Task statement –
What you return must match the records word for word, except that images are dropped.

Source records:
————
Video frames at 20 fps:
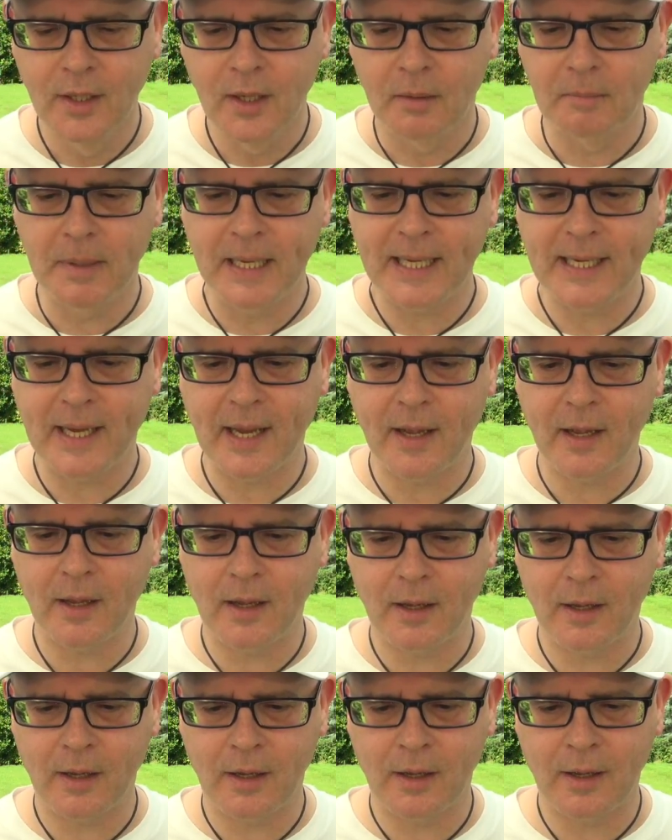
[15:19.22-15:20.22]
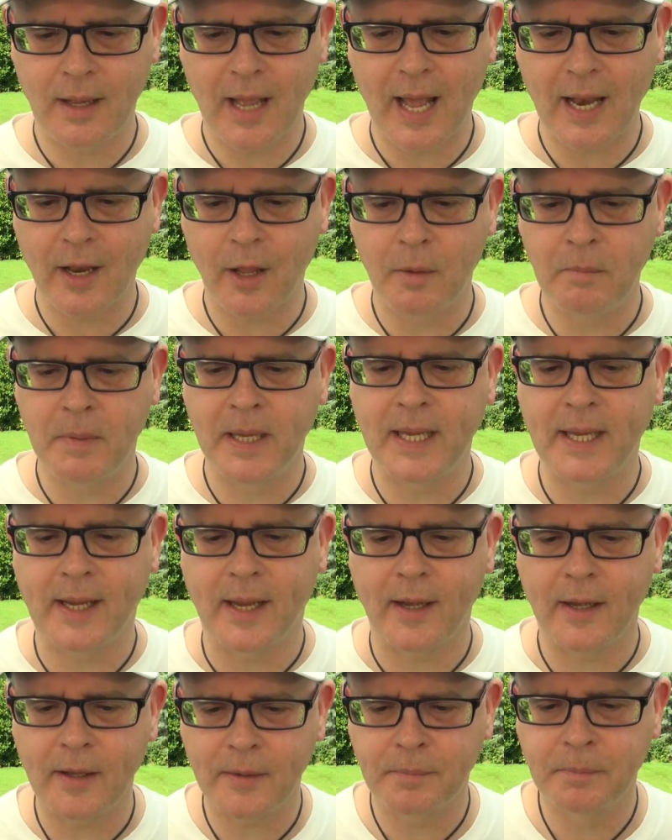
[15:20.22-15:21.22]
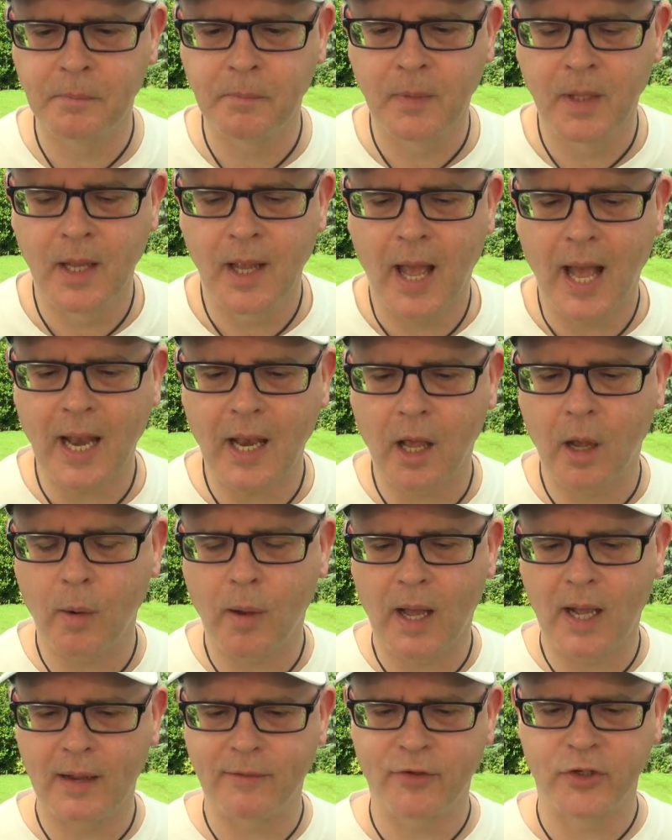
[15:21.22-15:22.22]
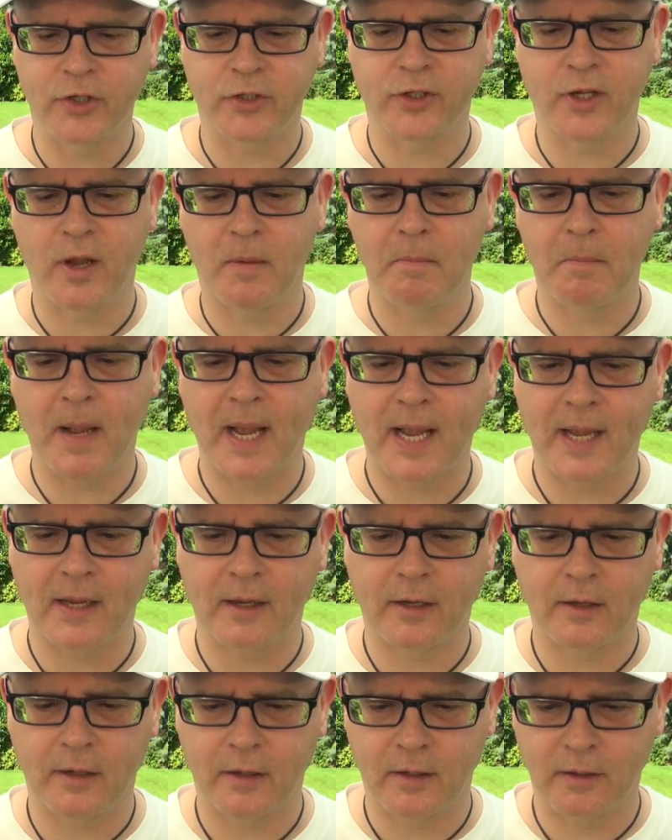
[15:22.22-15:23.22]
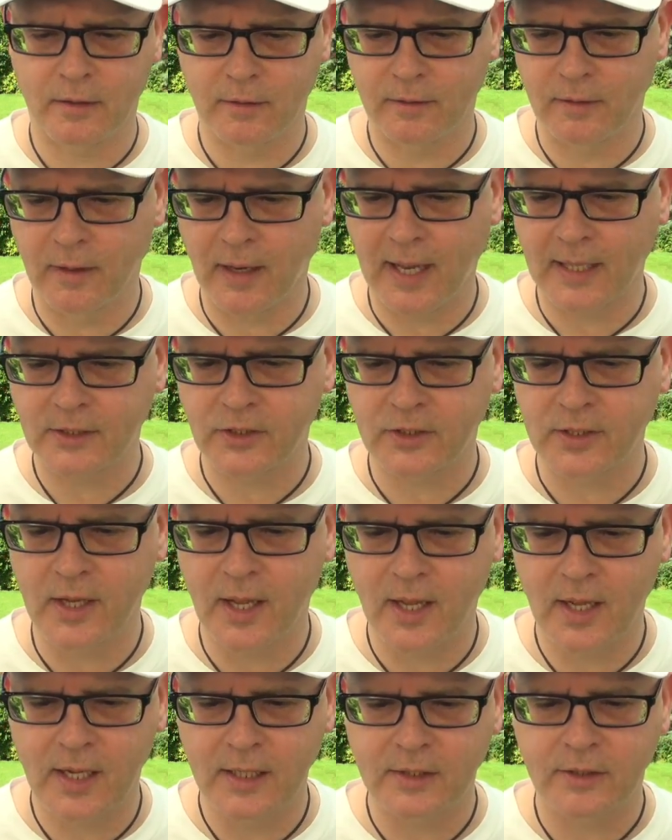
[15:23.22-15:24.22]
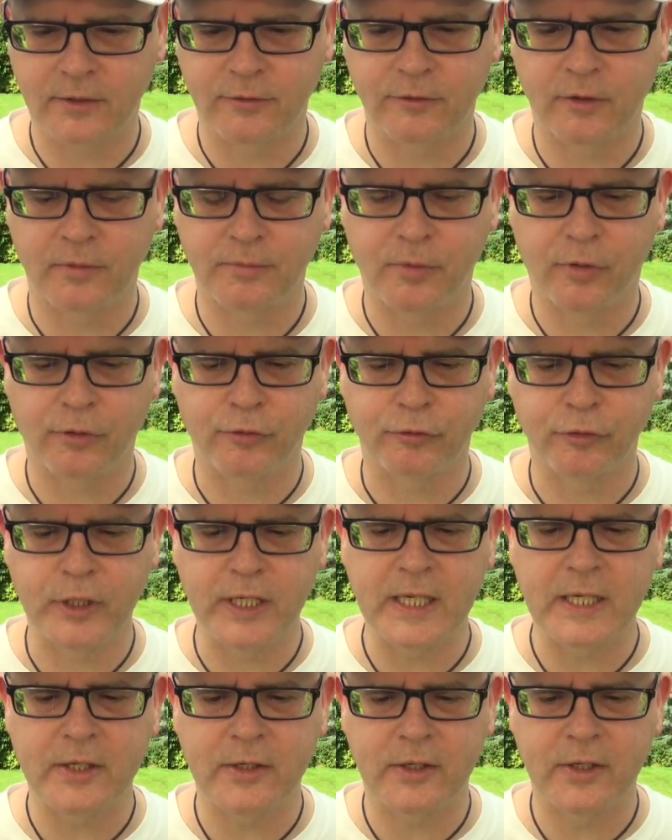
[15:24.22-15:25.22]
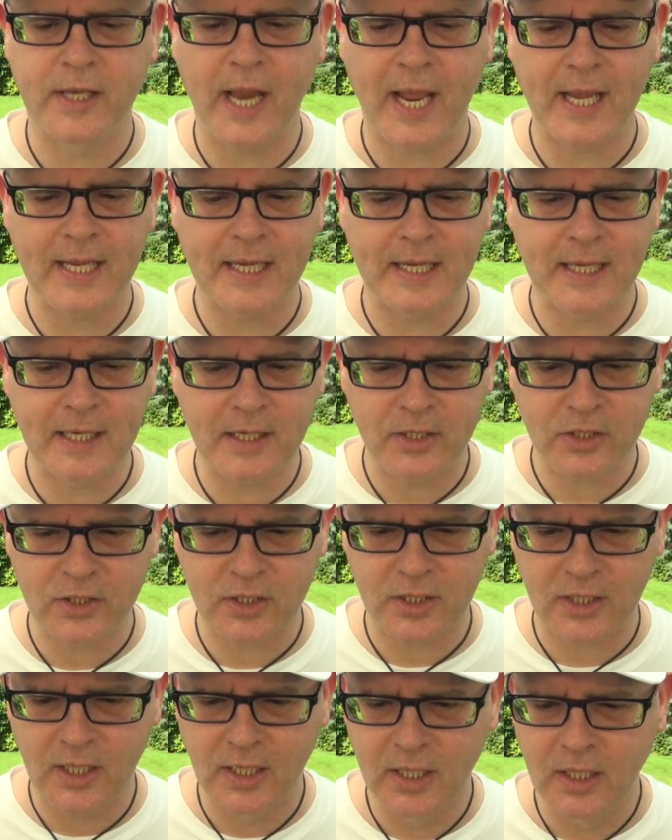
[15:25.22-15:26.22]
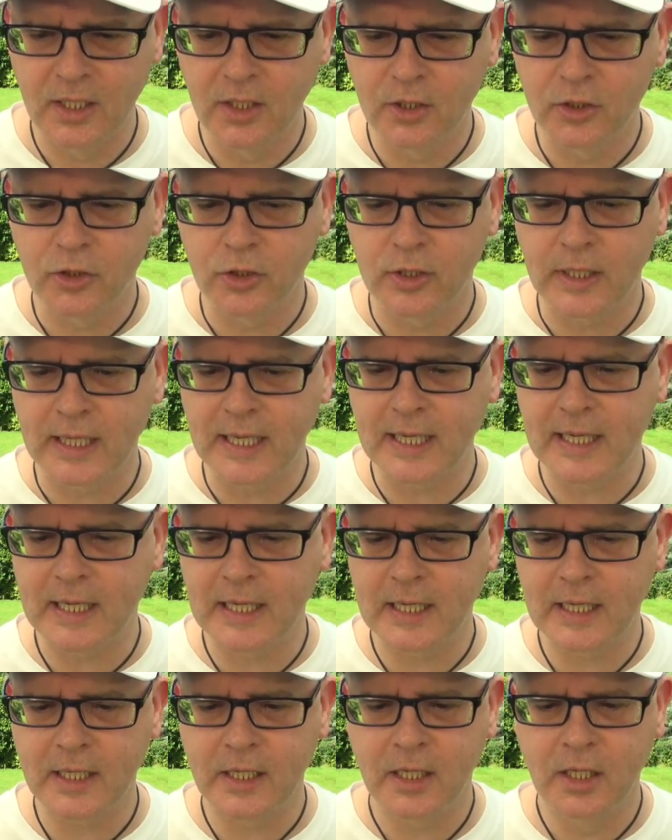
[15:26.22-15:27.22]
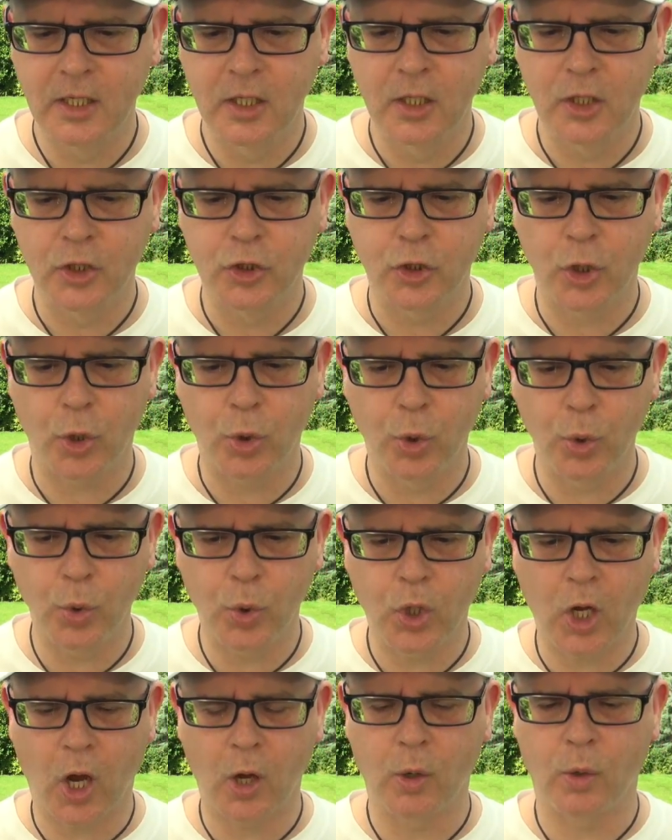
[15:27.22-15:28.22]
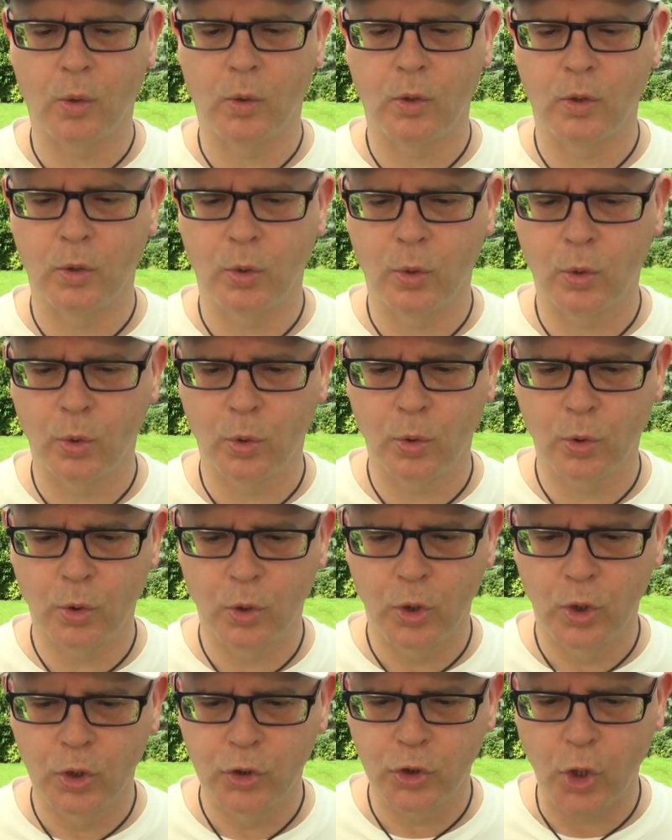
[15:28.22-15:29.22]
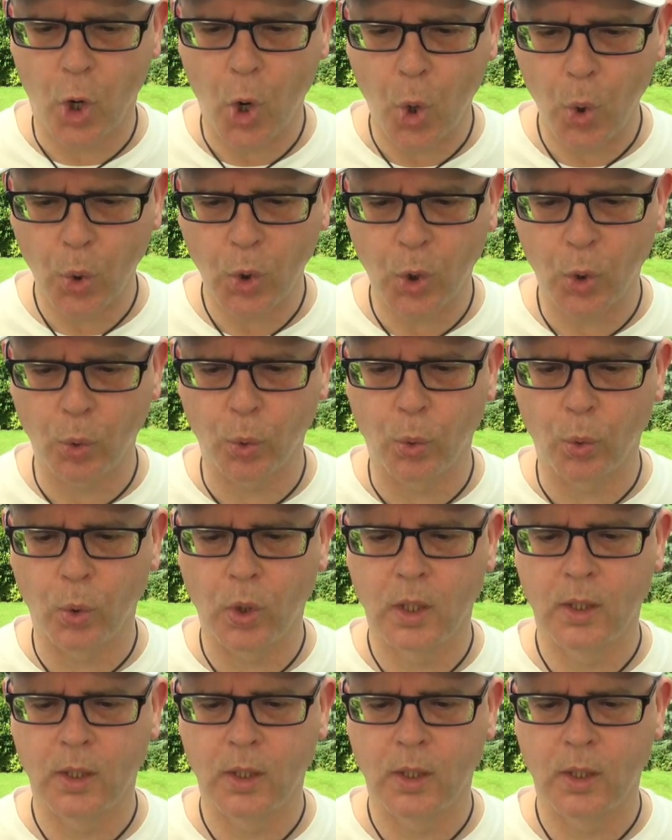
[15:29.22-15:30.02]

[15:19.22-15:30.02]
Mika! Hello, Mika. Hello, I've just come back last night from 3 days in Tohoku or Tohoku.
————
Output below –
Video frames at 20 fps:
[15:19.22-15:20.22]
[15:20.22-15:21.22]
[15:21.22-15:22.22]
[15:22.22-15:23.22]
[15:23.22-15:24.22]
[15:24.22-15:25.22]
[15:25.22-15:26.22]
[15:26.22-15:27.22]
[15:27.22-15:28.22]
[15:28.22-15:29.22]
[15:29.22-15:30.02]

[15:19.22-15:30.02]
Mika! Hello, Mika. Hello, I've just come back last night from 3 days in Tohoku or Tohoku.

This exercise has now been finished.